→ **Problem**: Output each record exactly, with nothing omitted.

[Opening Extracted data section]

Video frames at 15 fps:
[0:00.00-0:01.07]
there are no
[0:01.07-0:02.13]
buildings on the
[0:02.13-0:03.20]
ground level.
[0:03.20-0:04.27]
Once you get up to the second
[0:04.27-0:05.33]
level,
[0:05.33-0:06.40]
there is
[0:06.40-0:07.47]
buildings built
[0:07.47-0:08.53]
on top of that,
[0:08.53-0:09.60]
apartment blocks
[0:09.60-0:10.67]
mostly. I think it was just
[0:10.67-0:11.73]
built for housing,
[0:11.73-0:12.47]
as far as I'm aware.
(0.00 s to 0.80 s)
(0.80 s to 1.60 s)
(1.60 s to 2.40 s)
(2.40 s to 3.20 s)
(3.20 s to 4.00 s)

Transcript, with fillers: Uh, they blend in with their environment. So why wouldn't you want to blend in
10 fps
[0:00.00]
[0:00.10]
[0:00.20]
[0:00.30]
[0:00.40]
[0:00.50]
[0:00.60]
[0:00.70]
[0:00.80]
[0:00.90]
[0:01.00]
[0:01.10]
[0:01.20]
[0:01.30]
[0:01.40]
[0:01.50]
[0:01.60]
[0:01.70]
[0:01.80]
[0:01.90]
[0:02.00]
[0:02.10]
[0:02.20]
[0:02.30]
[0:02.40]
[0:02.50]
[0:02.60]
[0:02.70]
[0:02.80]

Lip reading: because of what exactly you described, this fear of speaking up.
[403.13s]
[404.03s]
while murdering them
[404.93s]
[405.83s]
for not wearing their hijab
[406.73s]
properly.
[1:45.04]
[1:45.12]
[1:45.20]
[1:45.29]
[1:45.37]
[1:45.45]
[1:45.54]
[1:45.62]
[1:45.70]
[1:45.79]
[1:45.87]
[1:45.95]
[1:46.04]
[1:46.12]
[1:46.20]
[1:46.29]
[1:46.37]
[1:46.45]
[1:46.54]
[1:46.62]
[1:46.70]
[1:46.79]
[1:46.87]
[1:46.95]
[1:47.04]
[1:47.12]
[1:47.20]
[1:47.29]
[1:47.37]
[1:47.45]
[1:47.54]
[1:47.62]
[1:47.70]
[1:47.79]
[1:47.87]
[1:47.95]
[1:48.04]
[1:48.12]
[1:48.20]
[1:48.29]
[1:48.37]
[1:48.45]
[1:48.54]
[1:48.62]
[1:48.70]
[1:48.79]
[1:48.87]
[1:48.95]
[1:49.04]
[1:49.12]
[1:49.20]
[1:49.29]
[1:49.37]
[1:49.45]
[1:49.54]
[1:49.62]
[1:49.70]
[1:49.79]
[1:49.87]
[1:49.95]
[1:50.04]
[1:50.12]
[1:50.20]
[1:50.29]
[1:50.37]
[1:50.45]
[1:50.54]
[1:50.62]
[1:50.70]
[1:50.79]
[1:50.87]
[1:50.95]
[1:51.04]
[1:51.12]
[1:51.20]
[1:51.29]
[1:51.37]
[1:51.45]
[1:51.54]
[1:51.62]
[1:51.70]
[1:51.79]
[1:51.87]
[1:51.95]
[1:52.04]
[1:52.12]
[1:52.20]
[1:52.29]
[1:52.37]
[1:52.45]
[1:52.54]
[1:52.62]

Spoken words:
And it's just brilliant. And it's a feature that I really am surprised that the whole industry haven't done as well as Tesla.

[Closing Extracted data section]

→ **Written answer**:
Video frames at 15 fps:
[0:00.00-0:01.07]
there are no
[0:01.07-0:02.13]
buildings on the
[0:02.13-0:03.20]
ground level.
[0:03.20-0:04.27]
Once you get up to the second
[0:04.27-0:05.33]
level,
[0:05.33-0:06.40]
there is
[0:06.40-0:07.47]
buildings built
[0:07.47-0:08.53]
on top of that,
[0:08.53-0:09.60]
apartment blocks
[0:09.60-0:10.67]
mostly. I think it was just
[0:10.67-0:11.73]
built for housing,
[0:11.73-0:12.47]
as far as I'm aware.
(0.00 s to 0.80 s)
(0.80 s to 1.60 s)
(1.60 s to 2.40 s)
(2.40 s to 3.20 s)
(3.20 s to 4.00 s)

Transcript, with fillers: Uh, they blend in with their environment. So why wouldn't you want to blend in
10 fps
[0:00.00]
[0:00.10]
[0:00.20]
[0:00.30]
[0:00.40]
[0:00.50]
[0:00.60]
[0:00.70]
[0:00.80]
[0:00.90]
[0:01.00]
[0:01.10]
[0:01.20]
[0:01.30]
[0:01.40]
[0:01.50]
[0:01.60]
[0:01.70]
[0:01.80]
[0:01.90]
[0:02.00]
[0:02.10]
[0:02.20]
[0:02.30]
[0:02.40]
[0:02.50]
[0:02.60]
[0:02.70]
[0:02.80]

Lip reading: because of what exactly you described, this fear of speaking up.
[403.13s]
[404.03s]
while murdering them
[404.93s]
[405.83s]
for not wearing their hijab
[406.73s]
properly.
[1:45.04]
[1:45.12]
[1:45.20]
[1:45.29]
[1:45.37]
[1:45.45]
[1:45.54]
[1:45.62]
[1:45.70]
[1:45.79]
[1:45.87]
[1:45.95]
[1:46.04]
[1:46.12]
[1:46.20]
[1:46.29]
[1:46.37]
[1:46.45]
[1:46.54]
[1:46.62]
[1:46.70]
[1:46.79]
[1:46.87]
[1:46.95]
[1:47.04]
[1:47.12]
[1:47.20]
[1:47.29]
[1:47.37]
[1:47.45]
[1:47.54]
[1:47.62]
[1:47.70]
[1:47.79]
[1:47.87]
[1:47.95]
[1:48.04]
[1:48.12]
[1:48.20]
[1:48.29]
[1:48.37]
[1:48.45]
[1:48.54]
[1:48.62]
[1:48.70]
[1:48.79]
[1:48.87]
[1:48.95]
[1:49.04]
[1:49.12]
[1:49.20]
[1:49.29]
[1:49.37]
[1:49.45]
[1:49.54]
[1:49.62]
[1:49.70]
[1:49.79]
[1:49.87]
[1:49.95]
[1:50.04]
[1:50.12]
[1:50.20]
[1:50.29]
[1:50.37]
[1:50.45]
[1:50.54]
[1:50.62]
[1:50.70]
[1:50.79]
[1:50.87]
[1:50.95]
[1:51.04]
[1:51.12]
[1:51.20]
[1:51.29]
[1:51.37]
[1:51.45]
[1:51.54]
[1:51.62]
[1:51.70]
[1:51.79]
[1:51.87]
[1:51.95]
[1:52.04]
[1:52.12]
[1:52.20]
[1:52.29]
[1:52.37]
[1:52.45]
[1:52.54]
[1:52.62]

Spoken words:
And it's just brilliant. And it's a feature that I really am surprised that the whole industry haven't done as well as Tesla.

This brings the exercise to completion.